Configuring failure detection in Cassandra

You must configure failure detection in Cassandra, to avoid temporary period of unavailability due to unexpected failures or network errors.

About this task

When a Cassandra node fails unexpectedly or a networking error causes a particular Cassandra node to become unreachable, you might observe a temporary period of unavailability. This period of unavailability results from Cassandra attempting to contact a node that it does not yet know has failed or is unreachable.

To shorten the period of unavailability, you must set appropriate value for the phi_convict_threshold property in the cassandra.yaml file. Configuring the property adjusts the sensitivity of the failure detector.

Default value for phi_convict_threshold is 8. Lower values increase the chance that an unresponsive node is marked as down, while higher values decrease the chance that transient failures cause a node failure. As per Cassandra documentation, a value lower than 5 or higher than 12 is not recommended.

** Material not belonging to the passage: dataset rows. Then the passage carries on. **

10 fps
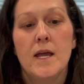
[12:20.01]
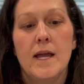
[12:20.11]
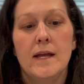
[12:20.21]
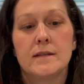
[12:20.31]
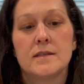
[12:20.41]

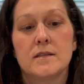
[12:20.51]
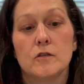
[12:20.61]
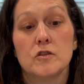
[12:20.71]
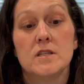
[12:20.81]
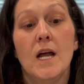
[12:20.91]
It's
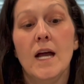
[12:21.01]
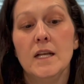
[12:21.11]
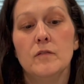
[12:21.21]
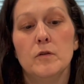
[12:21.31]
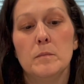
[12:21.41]
There's nine
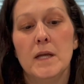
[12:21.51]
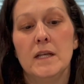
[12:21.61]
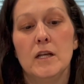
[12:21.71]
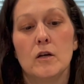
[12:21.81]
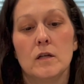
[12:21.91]
of them in
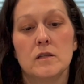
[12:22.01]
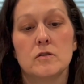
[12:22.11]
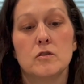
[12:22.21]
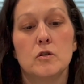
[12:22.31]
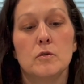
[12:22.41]
here and
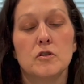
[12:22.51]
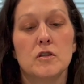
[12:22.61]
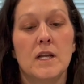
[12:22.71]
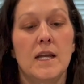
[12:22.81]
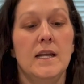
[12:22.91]
it's
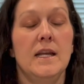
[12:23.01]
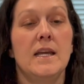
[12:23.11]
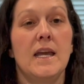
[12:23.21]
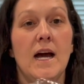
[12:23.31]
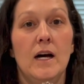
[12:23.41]

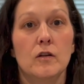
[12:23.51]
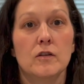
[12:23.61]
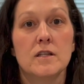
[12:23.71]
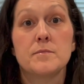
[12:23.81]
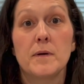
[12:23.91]
280
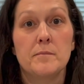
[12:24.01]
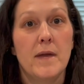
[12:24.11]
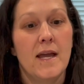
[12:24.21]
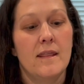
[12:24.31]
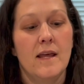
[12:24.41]
calories, but
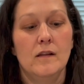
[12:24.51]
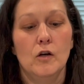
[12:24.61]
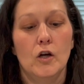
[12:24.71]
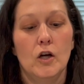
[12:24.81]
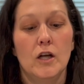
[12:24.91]
man, they
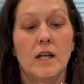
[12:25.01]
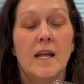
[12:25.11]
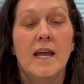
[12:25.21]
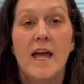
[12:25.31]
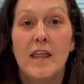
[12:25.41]
look good.
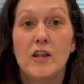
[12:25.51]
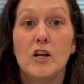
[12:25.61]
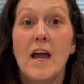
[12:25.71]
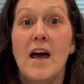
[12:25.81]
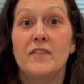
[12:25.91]
And they're
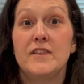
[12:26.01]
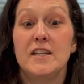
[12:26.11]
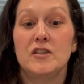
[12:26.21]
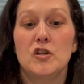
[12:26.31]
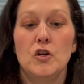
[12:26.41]

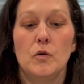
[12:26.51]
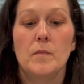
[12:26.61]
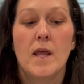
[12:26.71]
hefty too.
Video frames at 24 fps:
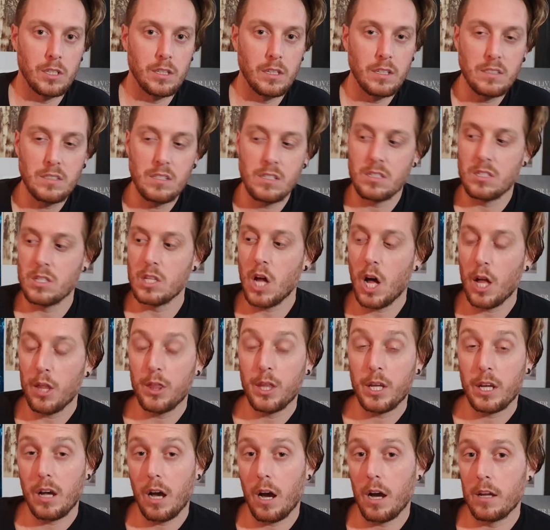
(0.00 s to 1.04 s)
This is not
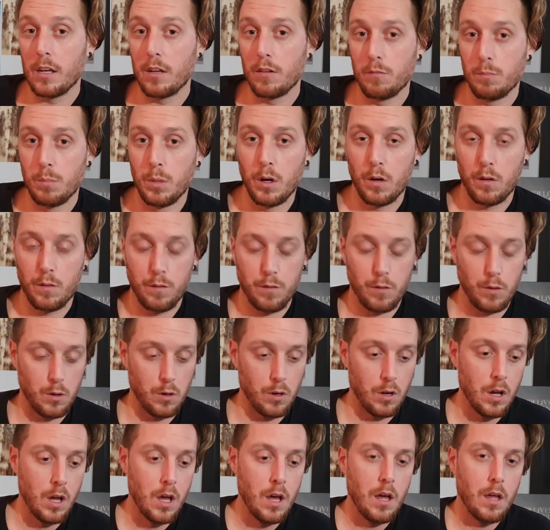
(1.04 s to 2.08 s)
the kind of book
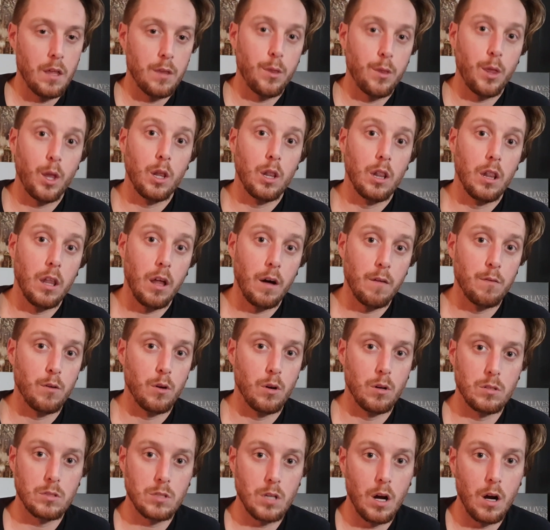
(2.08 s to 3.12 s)
for the
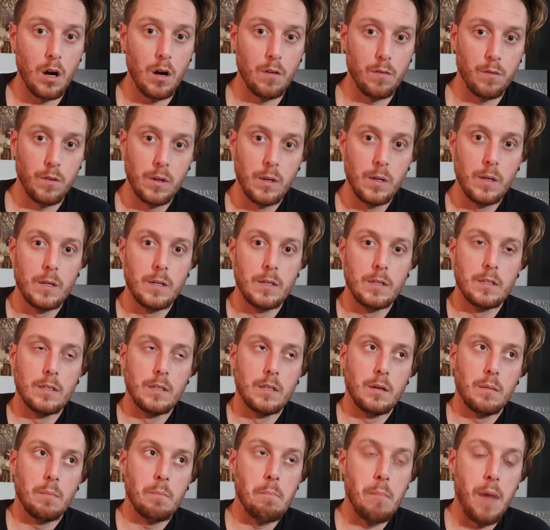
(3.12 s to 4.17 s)
lovers of
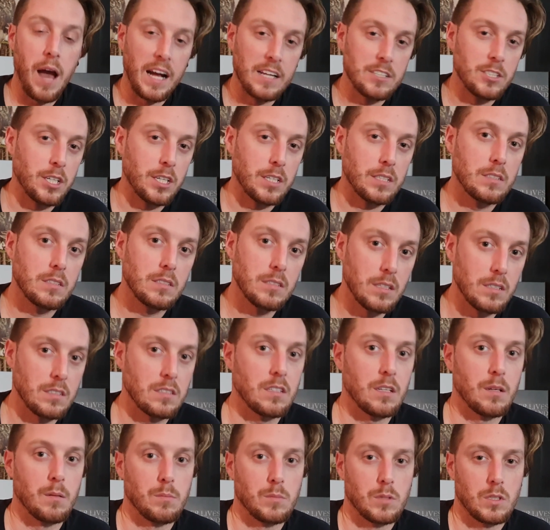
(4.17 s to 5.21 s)
magic
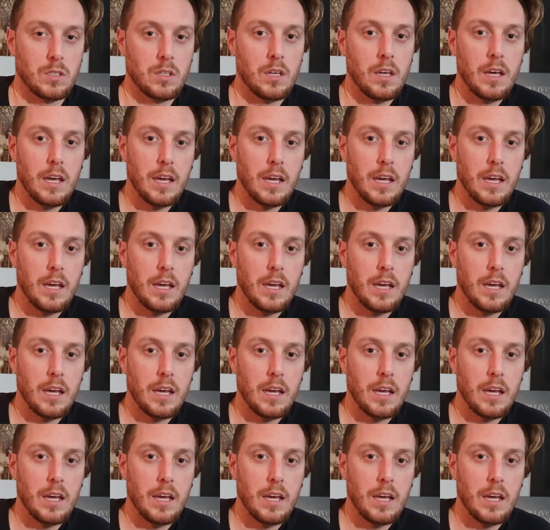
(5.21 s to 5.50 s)
systems.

To configure phi_convict_threshold property for failure detection in Cassandra:

Procedure

  1. Log in to the server where Cassandra node is installed.
  2. To stop the Cassandra node, go to <install_dir>/MailboxUtilities/bin, and type ./stopGMData.sh.
  3. Go to <install_dir>/apache-cassandra/conf directory.
  4. Open the cassandra.yaml file.
  5. Change value for the phi_convict_threshold property as required.
  6. Restart the Cassandra node for the change to take effect. Go to <install_dir>/MailboxUtilities/bin, and type ./startGMData.sh.
  7. Repeat the steps on all Cassandra nodes.